July 23, 2014 10:44 am

By Philip P. Merrell

Real estate developer Nakheel reveals plans to build Dhs2.5 billion villa complex in Nad al Sheba, Dubai.

Spread over 2.5 million square feet, the development will comprise 900 luxury three to five bedroom houses, each boasting a swimming pool. The complex will also house a retail centre, cafes, a sports facility and access to Nakheel’s beach facilities at Palm Jumeirah.

At the beginning of this month, Nakheel announced that, in the first half of 2014, it experienced a rise in profits by 54 per cent. A rise in Dubai’s rental prices and a handover of more than 620 completed units contributed to an overall profit of Dhs1.85 billion.

Having released its strong performance in H1 on July 9, a spokesperson for Nakheel said: “Strong revenue from property development, together with improving performance in Nakheel’s retail, leasing and leisure businesses contributed to these robust results.”

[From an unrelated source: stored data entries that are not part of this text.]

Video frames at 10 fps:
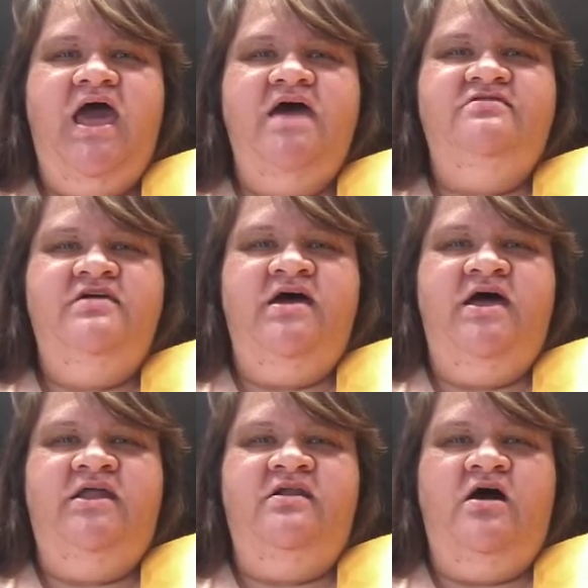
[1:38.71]
And
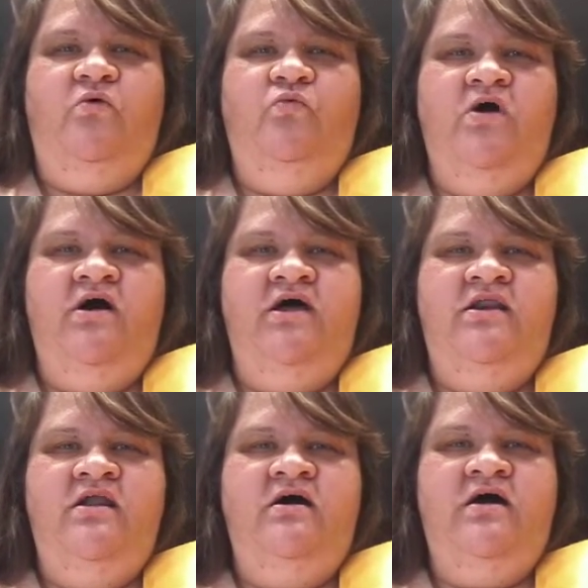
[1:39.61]
then
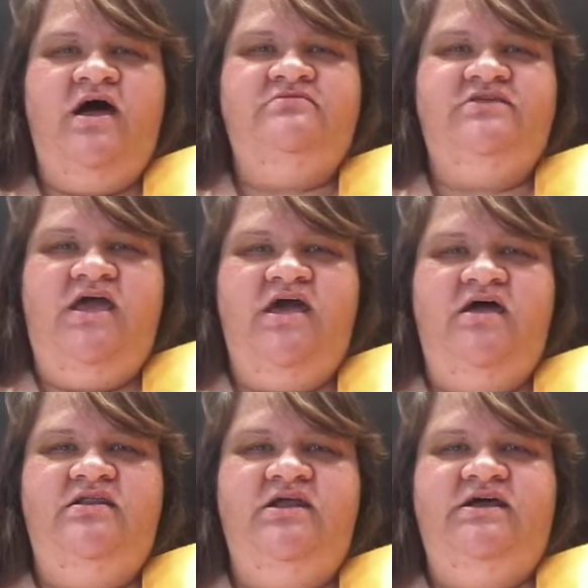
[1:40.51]
one at the
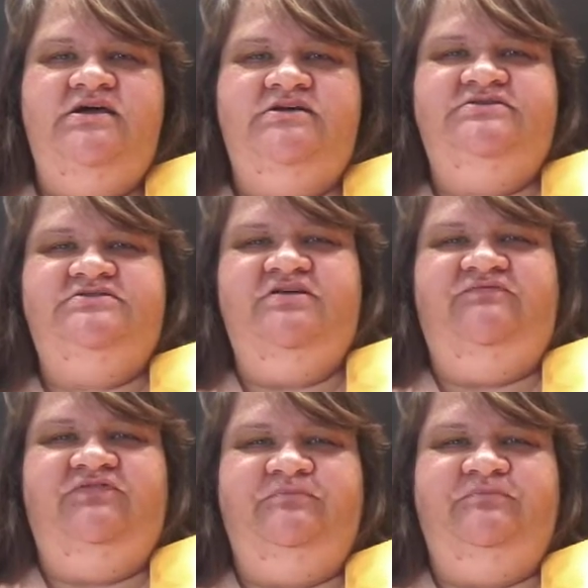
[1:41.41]
end is the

These results, combined with the announcement of new projects such as the Nad al Sheba villa complex, all indicate that Nakheel is steadily recovering from the crisis it endured throughout the 2009 real estate sector collapse.

In 2010, Nakheel was largely accountable for a $10 billion debt, out of the overall $26 billion owed by its then-parent company Dubai World. However, having been saved by a major bail-out from the Abu Dhabi government and a number of debt restructuring programmes, year-on-year profits since 2010 should put them in the clear for the first time by August 2014.

Furthermore, having already announced a further 20 major projects set to start this year, Nakheel will be expecting a boom once again, with 2009 seemingly a distant memory. Dubai’s real estate sector as a whole will be anticipating new highs in preparation for Expo 2020 and plans to build mega developments such as the $32 billion Al Maktoum Airport and the Mall of the World, the world’s first temperature controlled city expected to cost over $7 billion.

Only time will tell whether pre-crisis mistakes have been overcome or whether the only lesson Dubai’s real estate giants have learned is that this time projects must be made bigger and better.  One worrying reality which certainly hasn’t been overcome – which the recent crisis at Arabtec reminded all – is that the property sector still drags Dubai’s financial stability with it.

In this sense, high volatility must be met with a great deal of caution; even if, for the time being, there is a 54 per cent rise in profits to celebrate.